Ekosistem rawa merupakan proses, fungsi, dan struktur dinamis dari ekosistem itu sendiri dengan atribut yang mendukung nilai-nilai sosial. Atribut dari struktur ekosistem antara lain sebagai wilayah penyangga pelestarian plasma nutfah (biodiversity), memiliki keunikan, di dalamnya tersimpan warisan dan budaya kearifan lokal, serta ladang penggalian ilmu pengetahuan. Lahan gambut juga tempat penyedia bahan-bahan bangunan, energi, dan sumber pangan tanaman, ikan dan binatang buruan buat masyarakat tradisional. Secara eko-hidrologis, lahan gambut adalah wilayah penampung air untuk melindungi wilayah sekitar dari kebanjiran, dan menjaga kontinuitas penyediaan air sepanjang tahun. Juga, untuk menjaga kualitas air karena gambut dapat menjadi filter dari pencemaran. Dengan demikian, perhatian yang lebih besar terhadap pengelolaan agroekosistem rawa perlu dilakukan lebih konsepsional.
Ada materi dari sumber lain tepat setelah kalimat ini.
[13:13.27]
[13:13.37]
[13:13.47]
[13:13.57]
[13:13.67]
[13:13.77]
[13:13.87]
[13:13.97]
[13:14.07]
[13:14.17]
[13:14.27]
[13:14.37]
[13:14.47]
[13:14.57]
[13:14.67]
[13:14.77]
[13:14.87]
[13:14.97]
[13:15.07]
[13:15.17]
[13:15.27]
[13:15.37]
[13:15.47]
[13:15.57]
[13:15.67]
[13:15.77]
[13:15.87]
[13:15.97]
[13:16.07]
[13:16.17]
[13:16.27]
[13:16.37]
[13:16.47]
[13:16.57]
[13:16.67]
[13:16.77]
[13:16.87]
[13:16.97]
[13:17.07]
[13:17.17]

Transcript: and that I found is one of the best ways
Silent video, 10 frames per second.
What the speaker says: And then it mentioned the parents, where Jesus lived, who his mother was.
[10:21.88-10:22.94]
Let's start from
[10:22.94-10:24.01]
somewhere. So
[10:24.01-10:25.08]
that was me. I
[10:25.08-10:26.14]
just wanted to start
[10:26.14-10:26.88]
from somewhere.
Pengembangan rawa pasang surut penting artinya, tetapi kendala biofisik wilayah lebih berat. Hampir sepertiga lahan pasang surut berasosiasi dengan masalah sulfat masam yang sampai saat ini belum ditemukan teknologi pengelolaannya yang efektif, produktif, dan terjangkau oleh petani. Juga, pengelolaan rawa gambut, terutama gambut pedalaman, potensi sumberdaya gambut sangat besar, keserbagunaan gambut dalam berbagai aspek teknis juga sangat menonjol. Pemanfaatan rawa di masa mendatang perlu dirumuskan lebih strategis. Keterbatasan teknologi produktif dan adaptif pada sosio-agroekosistem marjinal menghendaki konsepsi dan prioritas yang efektif, agar proyek pengembangan rawa tidak berkonotasi sebagai penambahan sentra kemiskinan baru di Indonesia, sekaligus sebagai perusak iklim global.
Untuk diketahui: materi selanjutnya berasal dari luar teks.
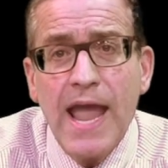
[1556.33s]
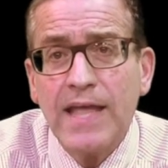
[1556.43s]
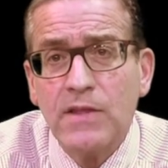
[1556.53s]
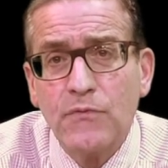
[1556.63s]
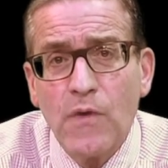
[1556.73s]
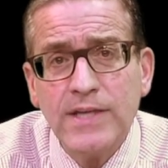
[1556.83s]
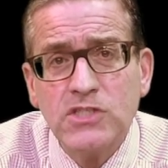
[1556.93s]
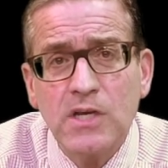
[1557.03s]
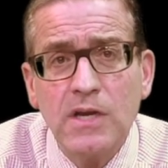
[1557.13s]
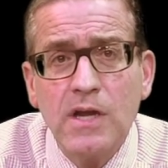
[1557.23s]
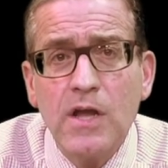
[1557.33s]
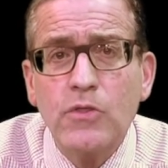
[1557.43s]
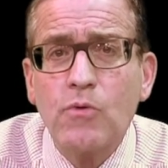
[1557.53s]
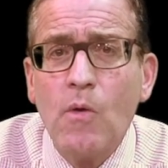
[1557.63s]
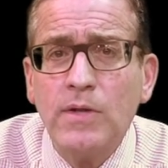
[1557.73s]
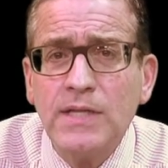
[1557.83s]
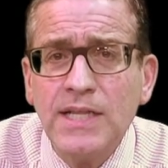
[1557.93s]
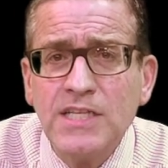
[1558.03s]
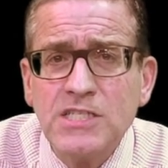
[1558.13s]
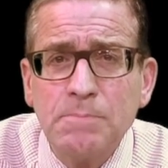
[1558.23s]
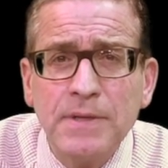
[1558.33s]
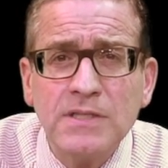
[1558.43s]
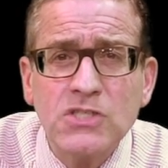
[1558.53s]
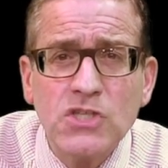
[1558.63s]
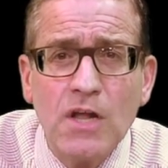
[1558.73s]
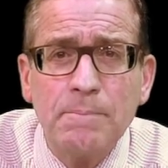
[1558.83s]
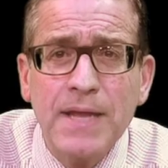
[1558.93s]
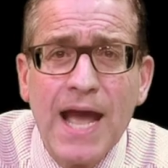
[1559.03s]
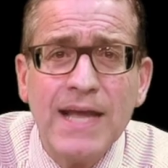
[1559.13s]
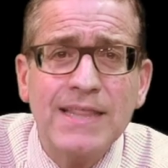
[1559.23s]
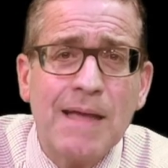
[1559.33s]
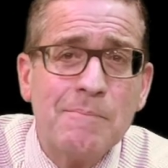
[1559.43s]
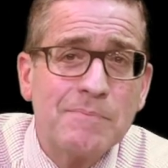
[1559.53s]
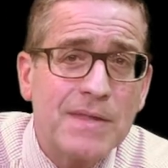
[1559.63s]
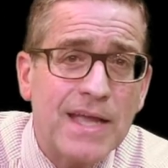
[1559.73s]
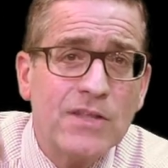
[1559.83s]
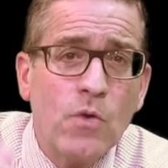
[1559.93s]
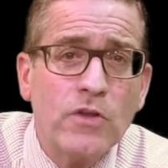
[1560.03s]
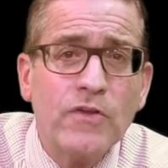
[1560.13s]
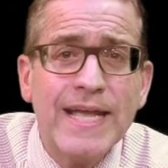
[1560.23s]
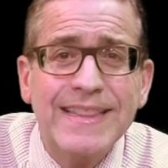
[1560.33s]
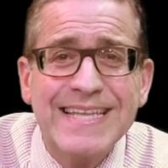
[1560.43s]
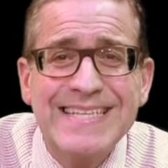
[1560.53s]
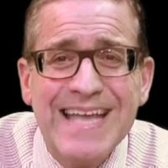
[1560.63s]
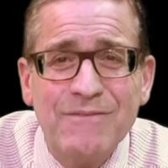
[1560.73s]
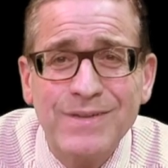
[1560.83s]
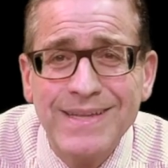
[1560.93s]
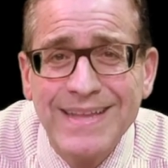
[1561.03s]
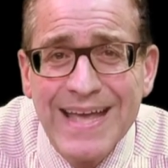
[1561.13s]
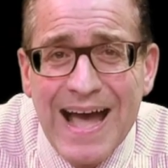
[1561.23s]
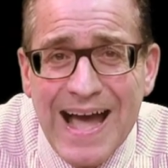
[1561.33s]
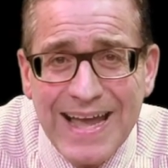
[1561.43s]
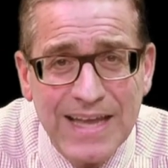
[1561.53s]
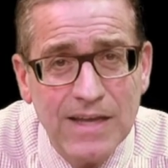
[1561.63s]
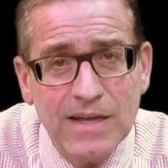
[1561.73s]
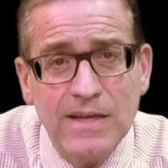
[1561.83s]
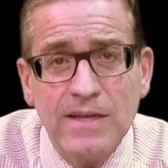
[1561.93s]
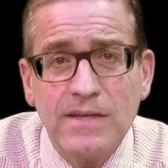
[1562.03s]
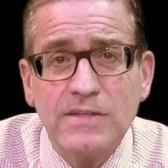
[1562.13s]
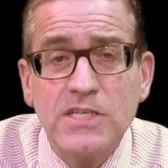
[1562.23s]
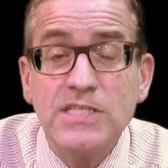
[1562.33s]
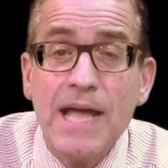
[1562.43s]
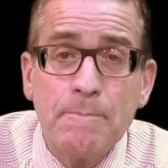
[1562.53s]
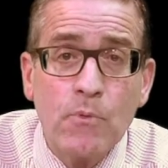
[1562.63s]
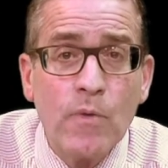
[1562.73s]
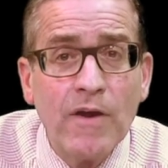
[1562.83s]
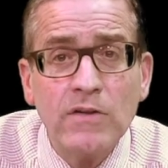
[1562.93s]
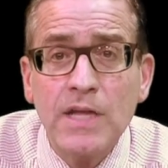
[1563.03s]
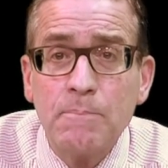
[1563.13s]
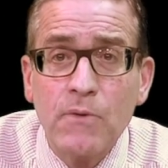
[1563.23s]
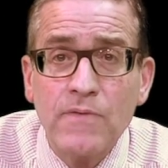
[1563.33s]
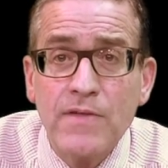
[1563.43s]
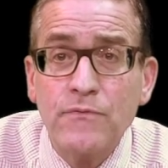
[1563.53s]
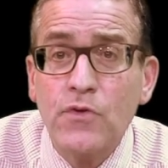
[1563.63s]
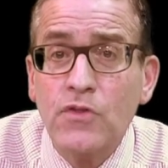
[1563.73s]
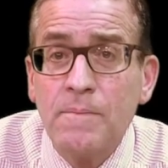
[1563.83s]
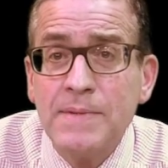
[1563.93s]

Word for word: And the French throw a little spilled salt behind them in order to hit the devil in the eye to temporarily prevent further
Masalah biologi bila lahan rawa didrainase adalah ancaman percepatan dekomposisi bahan gambut yang dapat menyebabkan subsidensi dan pelepasan karbon dan nitrogen ke atmosfer. Ekosistem rawa merupakan tempat pemendaman bahan organik. Estimasi jumlah bahan organik yang terpendam dalam rawa di Indonesia sebesar 60,5 milyar m3 (Rosmarkam, 1988). Bahan organik ini melalui proses biokimianya banyak menghasilkan asam-asam organik beracun, terutama asam-asam fenolat, gas metan (CH4), dan karbon dioksida (CO2). Pelepasan dua bentuk karbon ini sangat menentukan efek rumah kaca (greenhouse effect) yang dapat meningkatkan pemanasan global (global warming). Dalam catatan IPCC (1990) bahwa pada tahun 1980 sumbangan CO2 terhadap akumulasi gas rumah kaca di atmosfer sebesar 55 persen dan CH4 sebesar 15 persen. Sebagai referensi tambahan terhadap kegamangan akibat pelepasan karbon dari lahan gambut terhadap pelepasan gas rumah kaca diilustrasikan bahwa dalam laporan ADB bawah kebakaran lahan gambut pada tahun 1997 di Indonesia menghasilkan emisi karbon sebesar 156,3 juta ton atau 75 persen dari total emisi karbon dan 5 juta ton partikel debu, dan kemudian informasi ini diperbaharui dimana pada tahun 2002 diketahui bahwa jumlah karbon yang dilepaskan selama terjadinya kebakaran hutan dan lahan tahun 1997/1998 adalah sebesar 2,6 milyar ton. Apabila lahan gambut yang merupakan tempat akumulasi karbon (carbon reservoir) yang tersimpan selama ribuan tahun, kemudian dikelola dengan tidak bijaksana, laju pelepasan CH4 dan CO2 meningkat yang dapat berimplikasi pada peningkatan pemanasan global.